• **TASK BRIEF**: Without changing a single word, write out every entry.

PROVIDED INFORMATION section start

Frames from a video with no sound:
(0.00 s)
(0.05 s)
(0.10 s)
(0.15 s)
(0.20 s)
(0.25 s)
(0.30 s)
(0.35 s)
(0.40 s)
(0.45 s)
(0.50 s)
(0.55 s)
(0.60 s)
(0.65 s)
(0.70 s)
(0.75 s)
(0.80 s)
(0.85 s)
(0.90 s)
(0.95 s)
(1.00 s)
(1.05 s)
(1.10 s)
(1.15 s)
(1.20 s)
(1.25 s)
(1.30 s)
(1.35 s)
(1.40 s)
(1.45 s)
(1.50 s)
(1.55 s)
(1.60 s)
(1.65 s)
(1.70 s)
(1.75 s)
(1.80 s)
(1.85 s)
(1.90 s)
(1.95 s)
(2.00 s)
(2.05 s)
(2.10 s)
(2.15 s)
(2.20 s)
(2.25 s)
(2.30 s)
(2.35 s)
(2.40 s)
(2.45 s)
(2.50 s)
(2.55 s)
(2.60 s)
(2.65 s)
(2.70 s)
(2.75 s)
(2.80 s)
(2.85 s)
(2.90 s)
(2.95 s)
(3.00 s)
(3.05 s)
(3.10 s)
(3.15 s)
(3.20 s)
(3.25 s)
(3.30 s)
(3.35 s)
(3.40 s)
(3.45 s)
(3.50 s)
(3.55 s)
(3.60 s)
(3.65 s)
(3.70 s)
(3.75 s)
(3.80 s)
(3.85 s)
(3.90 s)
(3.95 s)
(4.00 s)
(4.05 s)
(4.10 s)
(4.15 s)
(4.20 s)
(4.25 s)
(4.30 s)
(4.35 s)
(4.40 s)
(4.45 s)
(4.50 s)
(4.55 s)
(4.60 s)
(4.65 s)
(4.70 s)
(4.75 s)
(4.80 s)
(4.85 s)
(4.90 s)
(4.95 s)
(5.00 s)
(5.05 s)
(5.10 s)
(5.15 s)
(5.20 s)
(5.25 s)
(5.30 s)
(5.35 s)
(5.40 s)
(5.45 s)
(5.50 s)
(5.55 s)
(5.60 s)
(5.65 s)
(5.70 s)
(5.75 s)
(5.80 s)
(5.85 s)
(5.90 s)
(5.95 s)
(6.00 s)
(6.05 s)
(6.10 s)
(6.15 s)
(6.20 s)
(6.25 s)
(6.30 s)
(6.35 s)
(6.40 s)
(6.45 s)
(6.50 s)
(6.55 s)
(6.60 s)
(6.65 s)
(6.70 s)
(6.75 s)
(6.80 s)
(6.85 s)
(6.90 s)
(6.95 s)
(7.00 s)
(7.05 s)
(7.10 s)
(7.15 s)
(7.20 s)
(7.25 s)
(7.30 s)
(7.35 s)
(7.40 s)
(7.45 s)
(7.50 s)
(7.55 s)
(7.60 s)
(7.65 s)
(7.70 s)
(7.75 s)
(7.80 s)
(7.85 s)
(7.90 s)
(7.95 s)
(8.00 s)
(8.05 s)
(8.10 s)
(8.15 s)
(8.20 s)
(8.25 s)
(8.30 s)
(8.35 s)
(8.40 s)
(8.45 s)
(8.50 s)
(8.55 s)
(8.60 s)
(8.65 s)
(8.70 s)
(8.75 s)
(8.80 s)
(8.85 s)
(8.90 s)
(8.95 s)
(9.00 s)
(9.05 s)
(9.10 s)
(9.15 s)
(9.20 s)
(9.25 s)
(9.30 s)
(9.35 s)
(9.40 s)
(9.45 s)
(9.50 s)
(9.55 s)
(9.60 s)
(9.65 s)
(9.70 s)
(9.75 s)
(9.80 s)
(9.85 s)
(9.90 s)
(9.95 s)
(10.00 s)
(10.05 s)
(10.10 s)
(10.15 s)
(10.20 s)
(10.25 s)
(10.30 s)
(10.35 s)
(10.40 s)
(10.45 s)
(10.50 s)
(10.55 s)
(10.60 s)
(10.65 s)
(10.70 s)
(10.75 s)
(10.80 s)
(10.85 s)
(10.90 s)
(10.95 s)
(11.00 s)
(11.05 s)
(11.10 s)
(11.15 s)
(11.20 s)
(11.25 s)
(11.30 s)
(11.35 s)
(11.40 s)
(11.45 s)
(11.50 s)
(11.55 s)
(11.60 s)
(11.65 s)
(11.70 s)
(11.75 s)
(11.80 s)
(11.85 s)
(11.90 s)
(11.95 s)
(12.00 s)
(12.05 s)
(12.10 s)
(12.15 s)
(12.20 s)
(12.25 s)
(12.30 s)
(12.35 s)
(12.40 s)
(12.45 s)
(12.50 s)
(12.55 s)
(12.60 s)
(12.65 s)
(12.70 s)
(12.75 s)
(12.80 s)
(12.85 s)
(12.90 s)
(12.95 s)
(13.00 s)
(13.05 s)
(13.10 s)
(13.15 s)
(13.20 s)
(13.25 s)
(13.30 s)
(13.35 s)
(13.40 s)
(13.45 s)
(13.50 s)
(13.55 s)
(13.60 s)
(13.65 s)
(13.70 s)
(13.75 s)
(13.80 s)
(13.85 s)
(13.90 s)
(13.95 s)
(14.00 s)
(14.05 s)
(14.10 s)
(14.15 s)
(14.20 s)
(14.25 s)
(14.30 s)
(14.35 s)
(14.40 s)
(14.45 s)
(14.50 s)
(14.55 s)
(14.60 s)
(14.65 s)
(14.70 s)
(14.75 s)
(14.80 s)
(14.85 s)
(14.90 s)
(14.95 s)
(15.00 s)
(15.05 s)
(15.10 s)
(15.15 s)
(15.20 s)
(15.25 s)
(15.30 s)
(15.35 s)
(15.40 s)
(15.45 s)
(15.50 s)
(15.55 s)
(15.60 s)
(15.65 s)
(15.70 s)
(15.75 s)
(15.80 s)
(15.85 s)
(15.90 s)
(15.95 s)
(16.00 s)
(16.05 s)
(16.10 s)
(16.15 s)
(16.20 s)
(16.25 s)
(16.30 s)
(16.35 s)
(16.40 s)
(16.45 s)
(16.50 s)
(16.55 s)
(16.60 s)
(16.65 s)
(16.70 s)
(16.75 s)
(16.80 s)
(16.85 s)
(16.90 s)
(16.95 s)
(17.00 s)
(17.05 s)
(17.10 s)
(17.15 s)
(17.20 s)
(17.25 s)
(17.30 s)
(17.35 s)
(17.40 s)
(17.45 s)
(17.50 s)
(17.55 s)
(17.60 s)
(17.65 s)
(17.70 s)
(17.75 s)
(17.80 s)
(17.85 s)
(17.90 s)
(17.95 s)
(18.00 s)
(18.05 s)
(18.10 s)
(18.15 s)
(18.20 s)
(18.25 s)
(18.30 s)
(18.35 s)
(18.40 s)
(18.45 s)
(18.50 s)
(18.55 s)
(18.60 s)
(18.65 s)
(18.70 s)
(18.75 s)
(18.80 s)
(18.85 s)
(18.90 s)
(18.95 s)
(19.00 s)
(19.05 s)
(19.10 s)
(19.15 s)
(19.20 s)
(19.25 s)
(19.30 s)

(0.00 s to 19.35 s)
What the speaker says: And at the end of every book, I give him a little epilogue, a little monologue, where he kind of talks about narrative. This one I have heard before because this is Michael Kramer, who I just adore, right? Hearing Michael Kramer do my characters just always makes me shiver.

PROVIDED INFORMATION section end

• **SOLUTION FOR THIS TASK**:
Frames from a video with no sound:
(0.00 s)
(0.05 s)
(0.10 s)
(0.15 s)
(0.20 s)
(0.25 s)
(0.30 s)
(0.35 s)
(0.40 s)
(0.45 s)
(0.50 s)
(0.55 s)
(0.60 s)
(0.65 s)
(0.70 s)
(0.75 s)
(0.80 s)
(0.85 s)
(0.90 s)
(0.95 s)
(1.00 s)
(1.05 s)
(1.10 s)
(1.15 s)
(1.20 s)
(1.25 s)
(1.30 s)
(1.35 s)
(1.40 s)
(1.45 s)
(1.50 s)
(1.55 s)
(1.60 s)
(1.65 s)
(1.70 s)
(1.75 s)
(1.80 s)
(1.85 s)
(1.90 s)
(1.95 s)
(2.00 s)
(2.05 s)
(2.10 s)
(2.15 s)
(2.20 s)
(2.25 s)
(2.30 s)
(2.35 s)
(2.40 s)
(2.45 s)
(2.50 s)
(2.55 s)
(2.60 s)
(2.65 s)
(2.70 s)
(2.75 s)
(2.80 s)
(2.85 s)
(2.90 s)
(2.95 s)
(3.00 s)
(3.05 s)
(3.10 s)
(3.15 s)
(3.20 s)
(3.25 s)
(3.30 s)
(3.35 s)
(3.40 s)
(3.45 s)
(3.50 s)
(3.55 s)
(3.60 s)
(3.65 s)
(3.70 s)
(3.75 s)
(3.80 s)
(3.85 s)
(3.90 s)
(3.95 s)
(4.00 s)
(4.05 s)
(4.10 s)
(4.15 s)
(4.20 s)
(4.25 s)
(4.30 s)
(4.35 s)
(4.40 s)
(4.45 s)
(4.50 s)
(4.55 s)
(4.60 s)
(4.65 s)
(4.70 s)
(4.75 s)
(4.80 s)
(4.85 s)
(4.90 s)
(4.95 s)
(5.00 s)
(5.05 s)
(5.10 s)
(5.15 s)
(5.20 s)
(5.25 s)
(5.30 s)
(5.35 s)
(5.40 s)
(5.45 s)
(5.50 s)
(5.55 s)
(5.60 s)
(5.65 s)
(5.70 s)
(5.75 s)
(5.80 s)
(5.85 s)
(5.90 s)
(5.95 s)
(6.00 s)
(6.05 s)
(6.10 s)
(6.15 s)
(6.20 s)
(6.25 s)
(6.30 s)
(6.35 s)
(6.40 s)
(6.45 s)
(6.50 s)
(6.55 s)
(6.60 s)
(6.65 s)
(6.70 s)
(6.75 s)
(6.80 s)
(6.85 s)
(6.90 s)
(6.95 s)
(7.00 s)
(7.05 s)
(7.10 s)
(7.15 s)
(7.20 s)
(7.25 s)
(7.30 s)
(7.35 s)
(7.40 s)
(7.45 s)
(7.50 s)
(7.55 s)
(7.60 s)
(7.65 s)
(7.70 s)
(7.75 s)
(7.80 s)
(7.85 s)
(7.90 s)
(7.95 s)
(8.00 s)
(8.05 s)
(8.10 s)
(8.15 s)
(8.20 s)
(8.25 s)
(8.30 s)
(8.35 s)
(8.40 s)
(8.45 s)
(8.50 s)
(8.55 s)
(8.60 s)
(8.65 s)
(8.70 s)
(8.75 s)
(8.80 s)
(8.85 s)
(8.90 s)
(8.95 s)
(9.00 s)
(9.05 s)
(9.10 s)
(9.15 s)
(9.20 s)
(9.25 s)
(9.30 s)
(9.35 s)
(9.40 s)
(9.45 s)
(9.50 s)
(9.55 s)
(9.60 s)
(9.65 s)
(9.70 s)
(9.75 s)
(9.80 s)
(9.85 s)
(9.90 s)
(9.95 s)
(10.00 s)
(10.05 s)
(10.10 s)
(10.15 s)
(10.20 s)
(10.25 s)
(10.30 s)
(10.35 s)
(10.40 s)
(10.45 s)
(10.50 s)
(10.55 s)
(10.60 s)
(10.65 s)
(10.70 s)
(10.75 s)
(10.80 s)
(10.85 s)
(10.90 s)
(10.95 s)
(11.00 s)
(11.05 s)
(11.10 s)
(11.15 s)
(11.20 s)
(11.25 s)
(11.30 s)
(11.35 s)
(11.40 s)
(11.45 s)
(11.50 s)
(11.55 s)
(11.60 s)
(11.65 s)
(11.70 s)
(11.75 s)
(11.80 s)
(11.85 s)
(11.90 s)
(11.95 s)
(12.00 s)
(12.05 s)
(12.10 s)
(12.15 s)
(12.20 s)
(12.25 s)
(12.30 s)
(12.35 s)
(12.40 s)
(12.45 s)
(12.50 s)
(12.55 s)
(12.60 s)
(12.65 s)
(12.70 s)
(12.75 s)
(12.80 s)
(12.85 s)
(12.90 s)
(12.95 s)
(13.00 s)
(13.05 s)
(13.10 s)
(13.15 s)
(13.20 s)
(13.25 s)
(13.30 s)
(13.35 s)
(13.40 s)
(13.45 s)
(13.50 s)
(13.55 s)
(13.60 s)
(13.65 s)
(13.70 s)
(13.75 s)
(13.80 s)
(13.85 s)
(13.90 s)
(13.95 s)
(14.00 s)
(14.05 s)
(14.10 s)
(14.15 s)
(14.20 s)
(14.25 s)
(14.30 s)
(14.35 s)
(14.40 s)
(14.45 s)
(14.50 s)
(14.55 s)
(14.60 s)
(14.65 s)
(14.70 s)
(14.75 s)
(14.80 s)
(14.85 s)
(14.90 s)
(14.95 s)
(15.00 s)
(15.05 s)
(15.10 s)
(15.15 s)
(15.20 s)
(15.25 s)
(15.30 s)
(15.35 s)
(15.40 s)
(15.45 s)
(15.50 s)
(15.55 s)
(15.60 s)
(15.65 s)
(15.70 s)
(15.75 s)
(15.80 s)
(15.85 s)
(15.90 s)
(15.95 s)
(16.00 s)
(16.05 s)
(16.10 s)
(16.15 s)
(16.20 s)
(16.25 s)
(16.30 s)
(16.35 s)
(16.40 s)
(16.45 s)
(16.50 s)
(16.55 s)
(16.60 s)
(16.65 s)
(16.70 s)
(16.75 s)
(16.80 s)
(16.85 s)
(16.90 s)
(16.95 s)
(17.00 s)
(17.05 s)
(17.10 s)
(17.15 s)
(17.20 s)
(17.25 s)
(17.30 s)
(17.35 s)
(17.40 s)
(17.45 s)
(17.50 s)
(17.55 s)
(17.60 s)
(17.65 s)
(17.70 s)
(17.75 s)
(17.80 s)
(17.85 s)
(17.90 s)
(17.95 s)
(18.00 s)
(18.05 s)
(18.10 s)
(18.15 s)
(18.20 s)
(18.25 s)
(18.30 s)
(18.35 s)
(18.40 s)
(18.45 s)
(18.50 s)
(18.55 s)
(18.60 s)
(18.65 s)
(18.70 s)
(18.75 s)
(18.80 s)
(18.85 s)
(18.90 s)
(18.95 s)
(19.00 s)
(19.05 s)
(19.10 s)
(19.15 s)
(19.20 s)
(19.25 s)
(19.30 s)

(0.00 s to 19.35 s)
What the speaker says: And at the end of every book, I give him a little epilogue, a little monologue, where he kind of talks about narrative. This one I have heard before because this is Michael Kramer, who I just adore, right? Hearing Michael Kramer do my characters just always makes me shiver.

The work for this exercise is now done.